▶ **Exercise goal**:
Could you output all of the records below exactly as they appear?

▶ **Exercise inputs**:
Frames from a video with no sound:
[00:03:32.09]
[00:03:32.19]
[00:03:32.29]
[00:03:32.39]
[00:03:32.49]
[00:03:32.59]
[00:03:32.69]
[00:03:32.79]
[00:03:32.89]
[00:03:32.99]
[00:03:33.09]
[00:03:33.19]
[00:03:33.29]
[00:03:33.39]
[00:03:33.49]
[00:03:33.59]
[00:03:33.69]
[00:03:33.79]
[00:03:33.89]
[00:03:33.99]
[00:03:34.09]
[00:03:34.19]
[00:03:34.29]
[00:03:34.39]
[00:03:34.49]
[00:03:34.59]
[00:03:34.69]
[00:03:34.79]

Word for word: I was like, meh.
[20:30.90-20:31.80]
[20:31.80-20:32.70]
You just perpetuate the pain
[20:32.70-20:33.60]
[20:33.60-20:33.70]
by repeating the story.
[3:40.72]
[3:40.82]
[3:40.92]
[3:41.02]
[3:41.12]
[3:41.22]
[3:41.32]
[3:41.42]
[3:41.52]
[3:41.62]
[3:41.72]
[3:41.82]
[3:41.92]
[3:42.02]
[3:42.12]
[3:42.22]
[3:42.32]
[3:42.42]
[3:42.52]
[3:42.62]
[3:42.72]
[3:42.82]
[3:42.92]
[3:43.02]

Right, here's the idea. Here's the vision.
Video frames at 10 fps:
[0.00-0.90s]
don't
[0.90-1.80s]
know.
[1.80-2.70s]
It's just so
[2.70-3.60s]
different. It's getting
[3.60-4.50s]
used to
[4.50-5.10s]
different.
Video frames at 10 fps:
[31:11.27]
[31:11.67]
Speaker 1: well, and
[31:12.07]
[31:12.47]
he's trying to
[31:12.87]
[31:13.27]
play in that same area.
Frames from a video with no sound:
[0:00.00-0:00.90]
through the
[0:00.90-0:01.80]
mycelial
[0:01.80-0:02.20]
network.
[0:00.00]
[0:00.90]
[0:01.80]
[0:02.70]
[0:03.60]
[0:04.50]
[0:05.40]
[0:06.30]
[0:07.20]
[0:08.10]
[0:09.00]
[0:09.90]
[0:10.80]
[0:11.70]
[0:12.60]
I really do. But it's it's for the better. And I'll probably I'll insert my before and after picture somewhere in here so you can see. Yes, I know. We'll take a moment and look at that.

▶ **Answer below**:
Frames from a video with no sound:
[00:03:32.09]
[00:03:32.19]
[00:03:32.29]
[00:03:32.39]
[00:03:32.49]
[00:03:32.59]
[00:03:32.69]
[00:03:32.79]
[00:03:32.89]
[00:03:32.99]
[00:03:33.09]
[00:03:33.19]
[00:03:33.29]
[00:03:33.39]
[00:03:33.49]
[00:03:33.59]
[00:03:33.69]
[00:03:33.79]
[00:03:33.89]
[00:03:33.99]
[00:03:34.09]
[00:03:34.19]
[00:03:34.29]
[00:03:34.39]
[00:03:34.49]
[00:03:34.59]
[00:03:34.69]
[00:03:34.79]

Word for word: I was like, meh.
[20:30.90-20:31.80]
[20:31.80-20:32.70]
You just perpetuate the pain
[20:32.70-20:33.60]
[20:33.60-20:33.70]
by repeating the story.
[3:40.72]
[3:40.82]
[3:40.92]
[3:41.02]
[3:41.12]
[3:41.22]
[3:41.32]
[3:41.42]
[3:41.52]
[3:41.62]
[3:41.72]
[3:41.82]
[3:41.92]
[3:42.02]
[3:42.12]
[3:42.22]
[3:42.32]
[3:42.42]
[3:42.52]
[3:42.62]
[3:42.72]
[3:42.82]
[3:42.92]
[3:43.02]

Right, here's the idea. Here's the vision.
Video frames at 10 fps:
[0.00-0.90s]
don't
[0.90-1.80s]
know.
[1.80-2.70s]
It's just so
[2.70-3.60s]
different. It's getting
[3.60-4.50s]
used to
[4.50-5.10s]
different.
Video frames at 10 fps:
[31:11.27]
[31:11.67]
Speaker 1: well, and
[31:12.07]
[31:12.47]
he's trying to
[31:12.87]
[31:13.27]
play in that same area.
Frames from a video with no sound:
[0:00.00-0:00.90]
through the
[0:00.90-0:01.80]
mycelial
[0:01.80-0:02.20]
network.
[0:00.00]
[0:00.90]
[0:01.80]
[0:02.70]
[0:03.60]
[0:04.50]
[0:05.40]
[0:06.30]
[0:07.20]
[0:08.10]
[0:09.00]
[0:09.90]
[0:10.80]
[0:11.70]
[0:12.60]
I really do. But it's it's for the better. And I'll probably I'll insert my before and after picture somewhere in here so you can see. Yes, I know. We'll take a moment and look at that.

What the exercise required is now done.